Knowing she shouldn’t, Evi opened the drawer of the bedside table and pulled out a newspaper article that she’d found on an internet archive. She didn’t bother reading the words, she knew them off by heart. She just needed to look at his face.

The bath would be filling up. Just one more second to look at hair that was somewhere between strawberry blond and honey, at light brown eyes, square jaw and lips that always seemed to be curved in a smile, even when he was trying, as in the picture, to look serious. Just one more second to wonder when the good days, the ones when she could push him to the back of her mind like old memories, would outnumber the bad ones, when he was hammering at the front, so vivid she could almost smell the lime and ginger fragrance of his skin. Just one more second to wonder when the pain was going to go away.

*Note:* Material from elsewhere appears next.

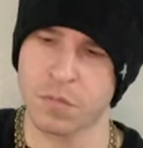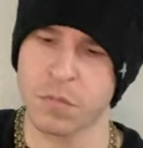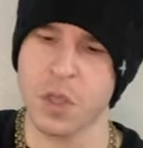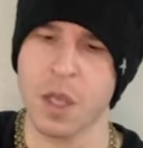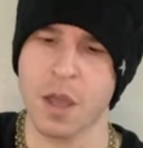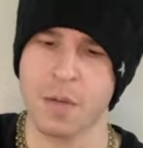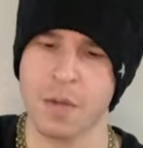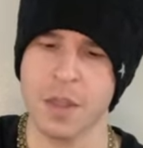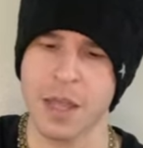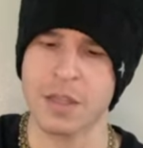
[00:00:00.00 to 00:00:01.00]
Yeah,
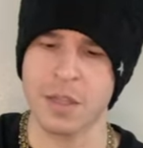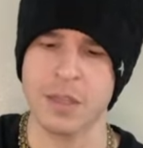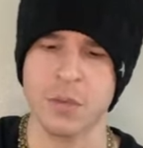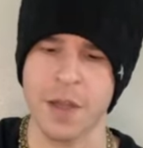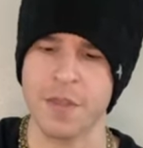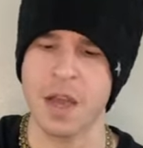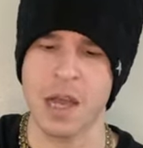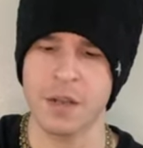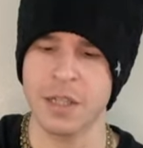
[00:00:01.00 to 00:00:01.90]
and that's what I thought.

By the time the water began to go cold, Evi was almost asleep. She pressed the button that would activate the lift and bring her out of the bath. She managed to stand unaided for long enough to dry herself and rub body lotion into her skin. You have such soft skin, he’d whispered to her once. As she left the bathroom, there were tears in her eyes and she didn’t even bother telling herself that it was just the pain, so much worse at night lately, that was making her cry.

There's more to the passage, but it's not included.